Only the pictures are to be omitted; everything else in the listing must be reproduced exactly.

====== GIVEN ENTRIES ======

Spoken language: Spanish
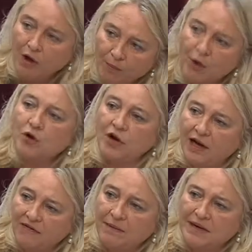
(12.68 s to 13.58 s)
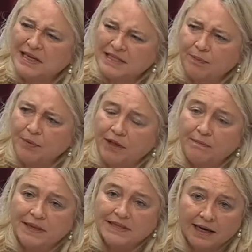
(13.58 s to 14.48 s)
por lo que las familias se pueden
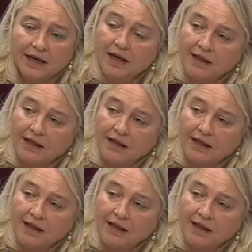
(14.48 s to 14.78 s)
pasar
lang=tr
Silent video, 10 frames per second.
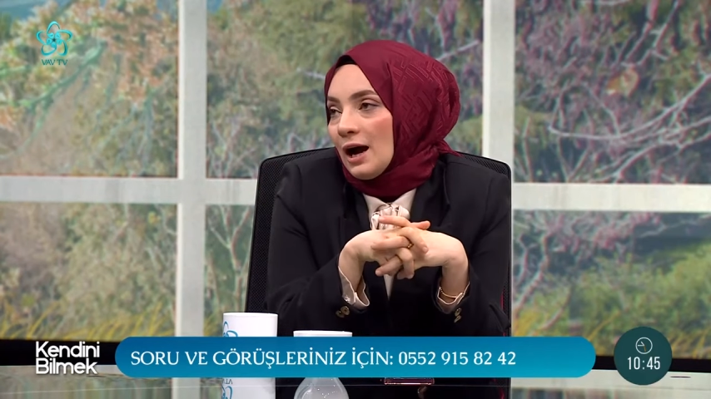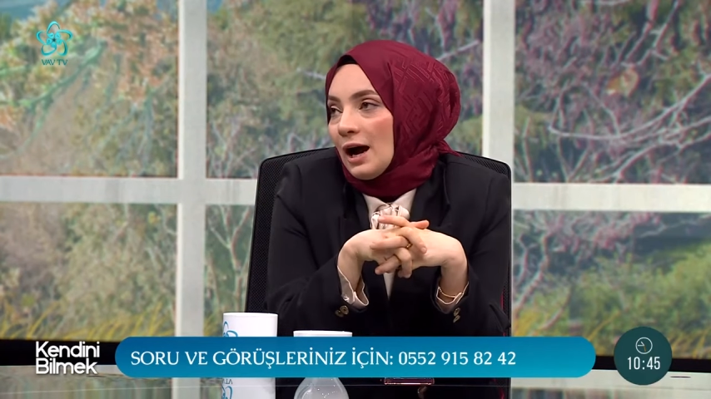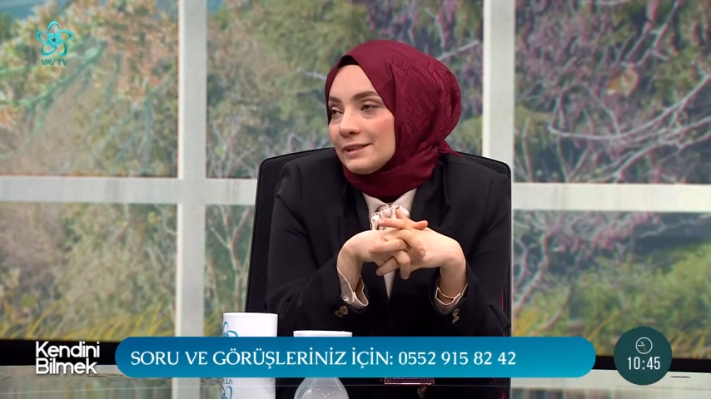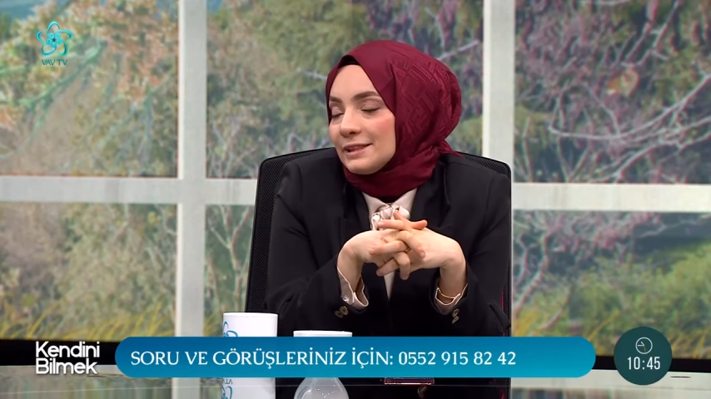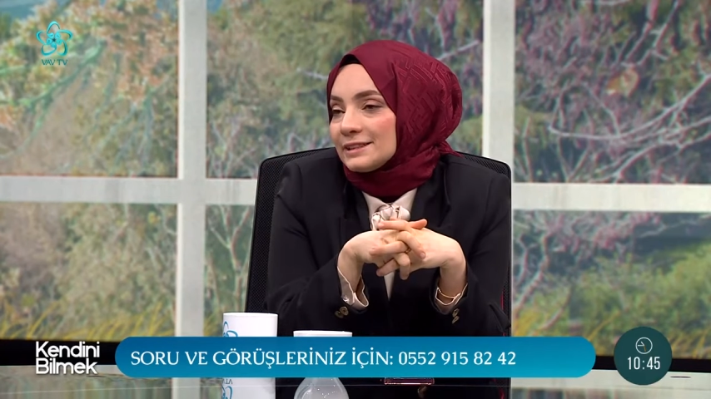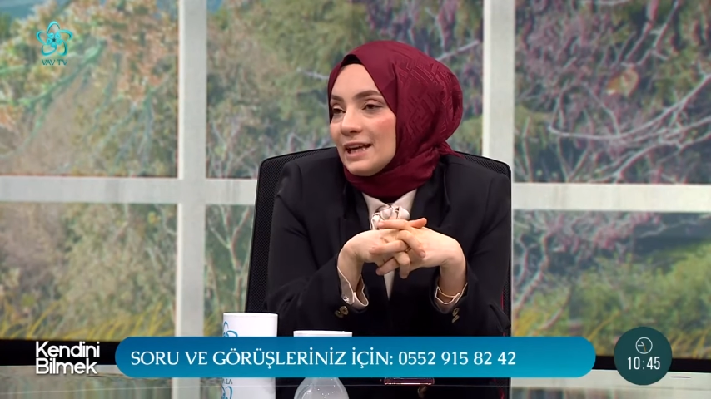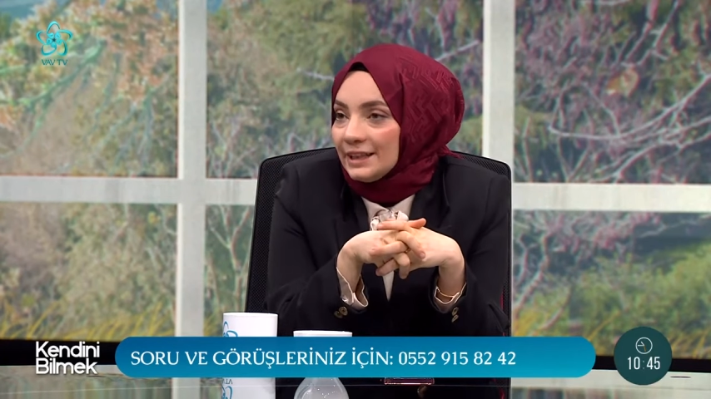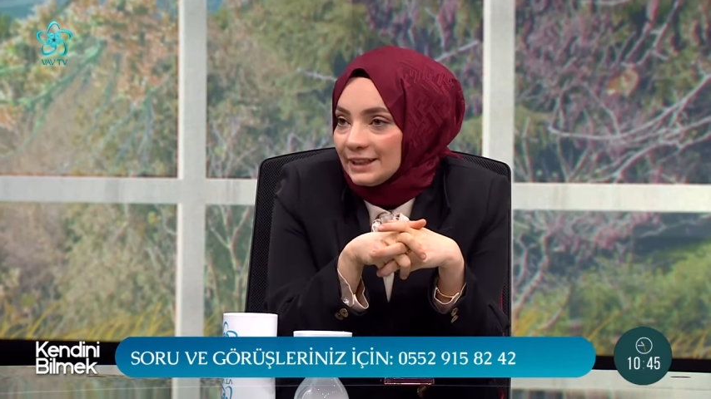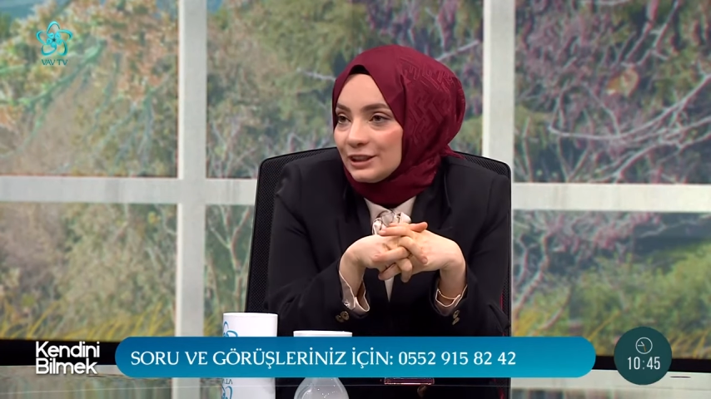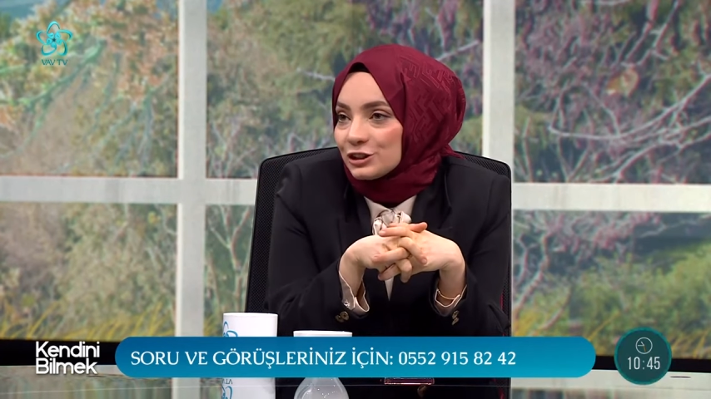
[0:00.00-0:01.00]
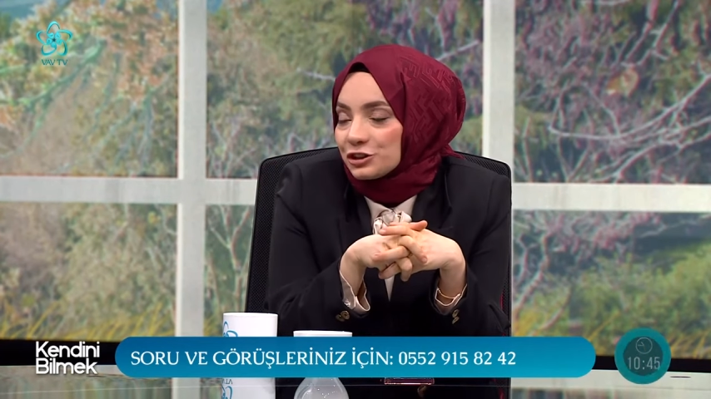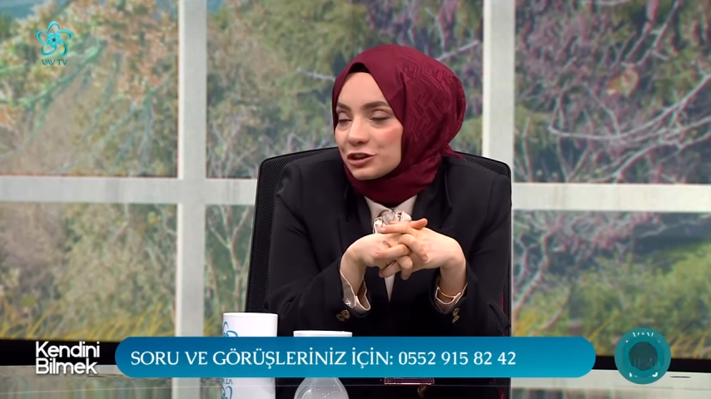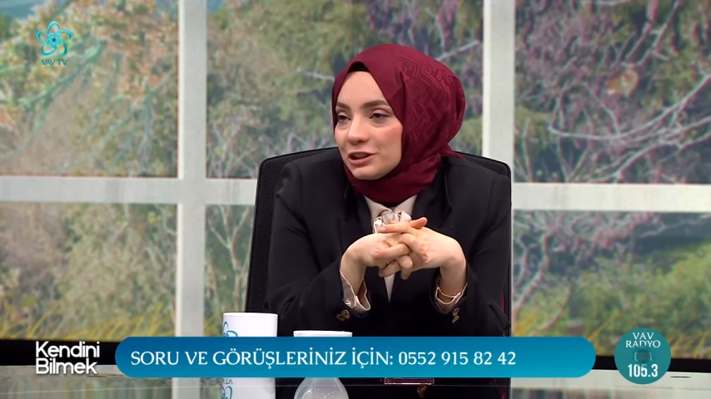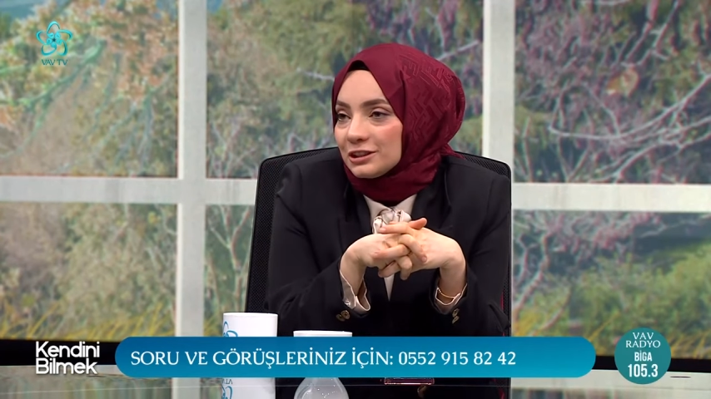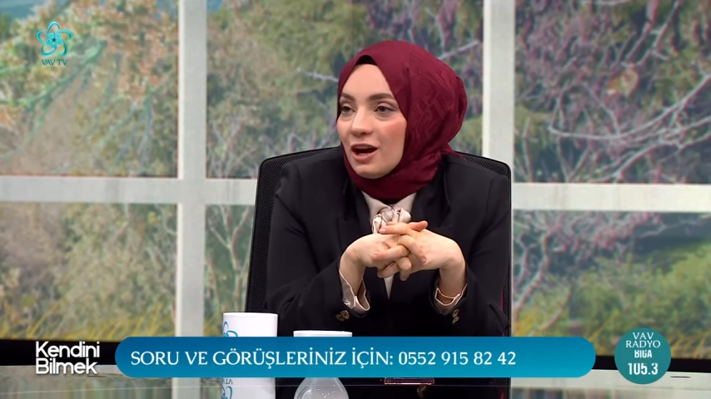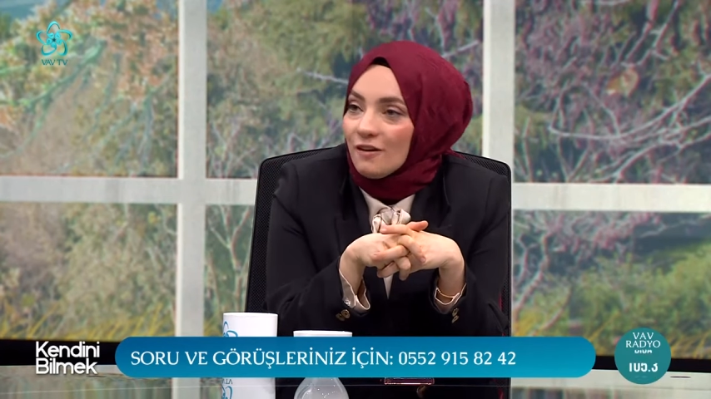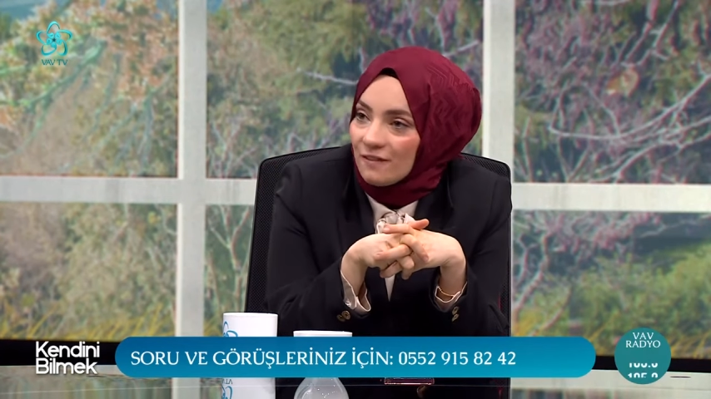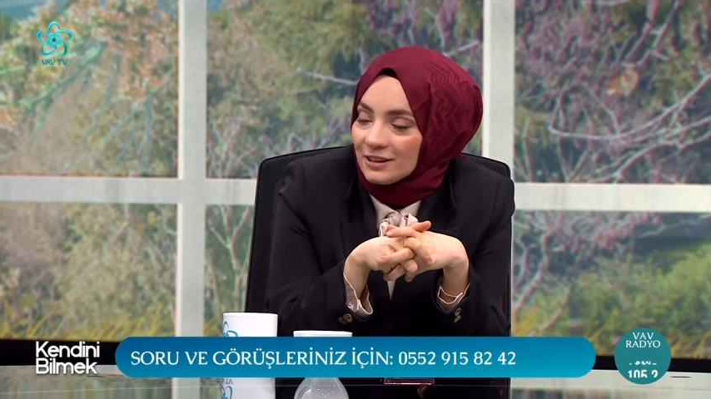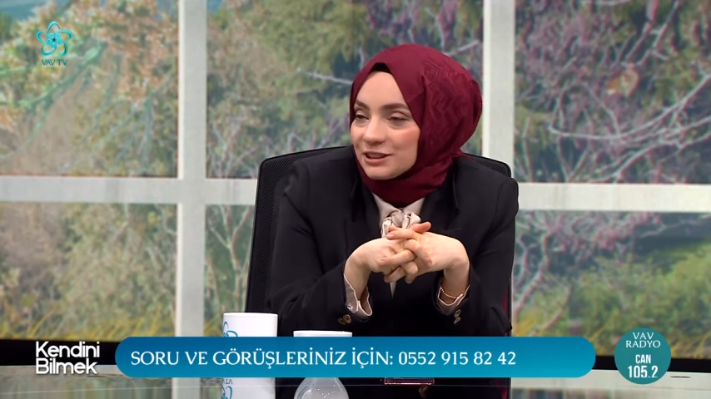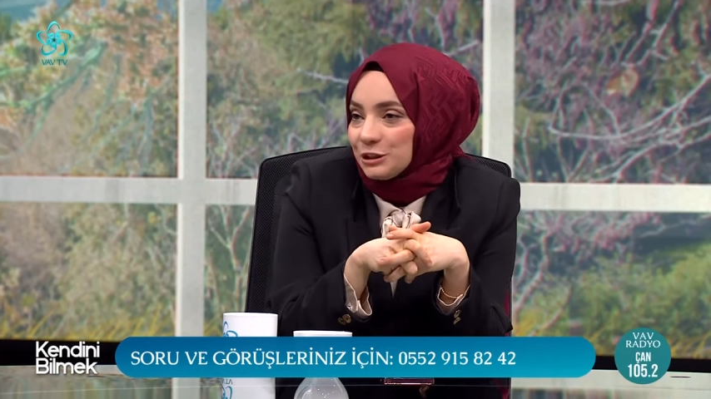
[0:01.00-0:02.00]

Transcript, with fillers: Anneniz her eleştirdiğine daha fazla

======

ANSWER TO THE PROBLEM
Spoken language: Spanish
(12.68 s to 13.58 s)
(13.58 s to 14.48 s)
por lo que las familias se pueden
(14.48 s to 14.78 s)
pasar
lang=tr
Silent video, 10 frames per second.
[0:00.00-0:01.00]
[0:01.00-0:02.00]

Transcript, with fillers: Anneniz her eleştirdiğine daha fazla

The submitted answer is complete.